D3.1 - OUTLINE DIFFERENT COMMANDS USED TO LOAD DATA AND WHEN THEY SHOULD BE USED Flashcards
1
Q
COPY INTO
A
- Unloads data from a table or query into one or more files in one of the following locations:
- Named internal stage (files can then be downloaded using the GET command)
- Named external stage (Amazons S3, GCP, Azure)
- External location (cloud location)
2
Q
INSERT
A
- Updates a table by inserting one or more rows into the table.
- The values inserted into each column in the table can be explicitly-specified or the results of a query
3
Q
PUT
A
- Uploads data files from a local directory/folder on a client machine to one of the following snowflake stages:
- Named internal stage
- Internal stage for a specified table
- Internal stage for the current user
- Once files are staged, the data in the files can be loaded into a table using the COPY INTO command
- PUT does not support uploading files to external stages.
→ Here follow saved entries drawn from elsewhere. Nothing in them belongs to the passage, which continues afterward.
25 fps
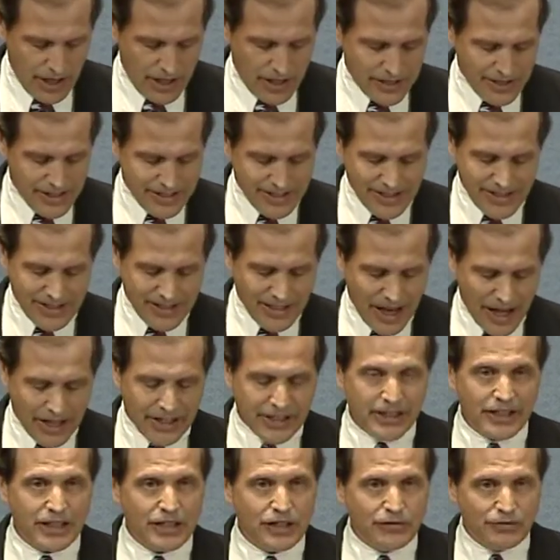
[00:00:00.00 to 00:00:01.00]
This is
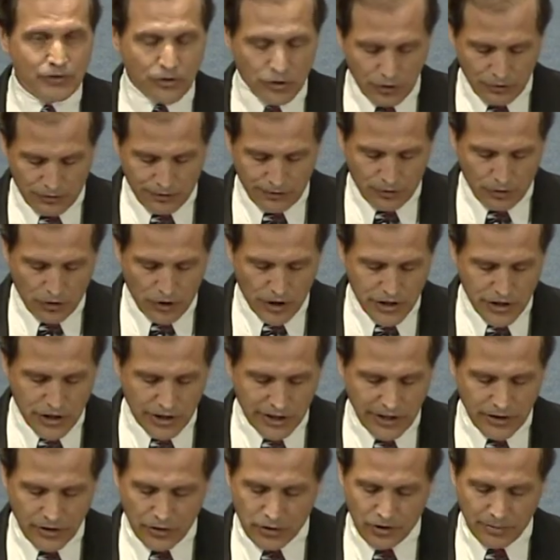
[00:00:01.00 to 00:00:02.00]
not evil,
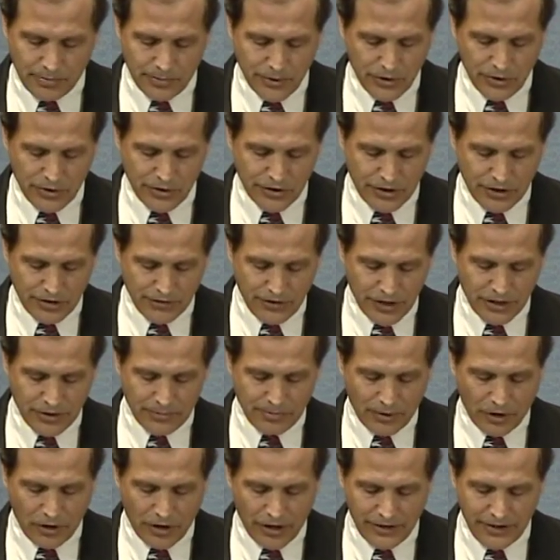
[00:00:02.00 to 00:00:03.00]
fraudulent, or abusive on the
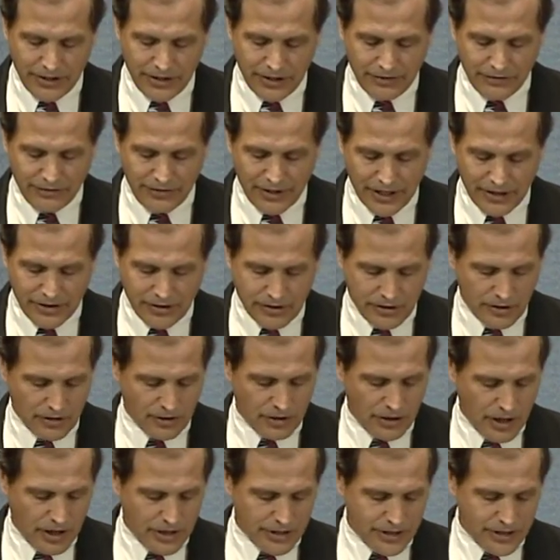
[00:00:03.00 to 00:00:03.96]
part of the inventor,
To upload files to external stages, you must use the utilities provided by the cloud service
4
Q
GET
A
- Downloads from snowflake stages to a local directory/folder on a client machine
- It is typically executed after a COPY INTO command has copied data to the snowflake stage
5
Q
VALIDATE
A
- Validates the files loaded in a past execution of the COPY INTO command and returns all the errors encountered during the load, rather just the first error
6
Q
What is SNOWPIPE?
A
- Snowpipe loads data from files as soon as they are available in a stage.
- The data is loaded according to the COPY statement defined in a reference pipe.
- A pipe is a named, first class Snowflake object that contains a COPY statement used by Snowpipe
- The COPY statement identifies the source location for the data files (i.e. stage) and a target table.
- All data types are supported, including semi-structured data types such as JSON and Avro
7
Q
When using Snowpipe what are the different mechanisms for detecting staged files are available?
A
- Automating Snowpipe using cloud messaging
- Calling Snowpipe REST endpoints
8
Q
Snowpipe: Automated Cloud Messaging
A
- Automated data loads leverage event notifications for cloud storage to inform Snowpipe of the arrival of new data files to load.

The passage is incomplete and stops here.